INFORMATION GIVEN
- - - -
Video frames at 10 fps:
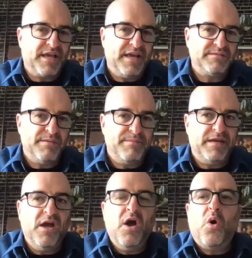as the case may
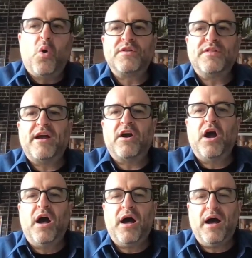be, or they
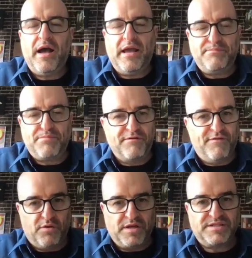are
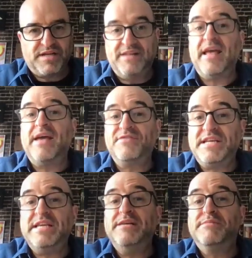hyper-focused, and they have
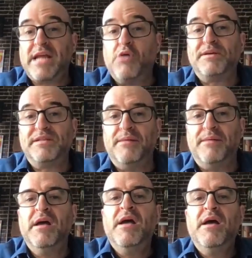teams helping
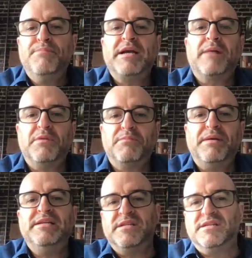them pick up the
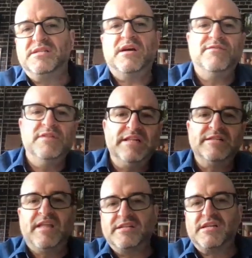pieces of
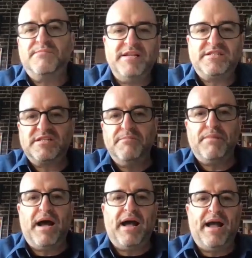little things that might
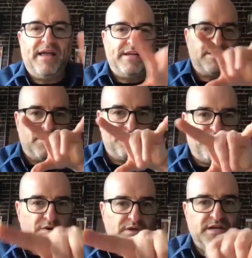slip by as they're
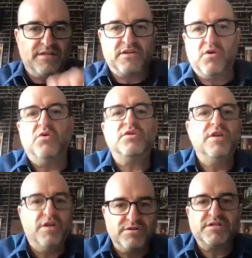focused on the goal.
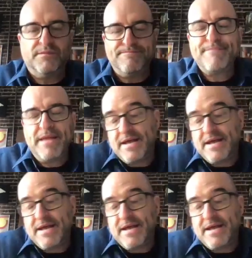So.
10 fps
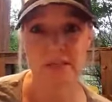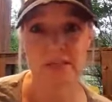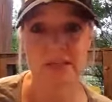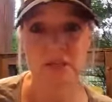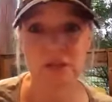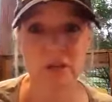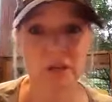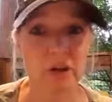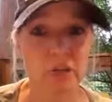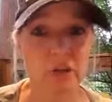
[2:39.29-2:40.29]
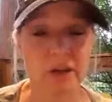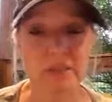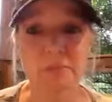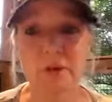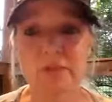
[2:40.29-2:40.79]
I teach a gut health
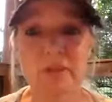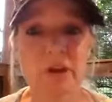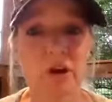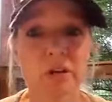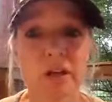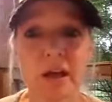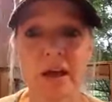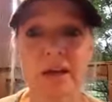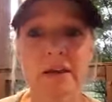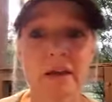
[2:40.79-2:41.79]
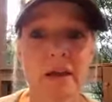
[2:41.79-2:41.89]
class monthly online.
- - - -
YOUR OBJECTIVE
This task calls for the listing to be restated exactly, with images omitted.

EXERCISE OUTPUT
Video frames at 10 fps:
as the case may
be, or they
are
hyper-focused, and they have
teams helping
them pick up the
pieces of
little things that might
slip by as they're
focused on the goal.
So.
10 fps
[2:39.29-2:40.29]
[2:40.29-2:40.79]
I teach a gut health
[2:40.79-2:41.79]
[2:41.79-2:41.89]
class monthly online.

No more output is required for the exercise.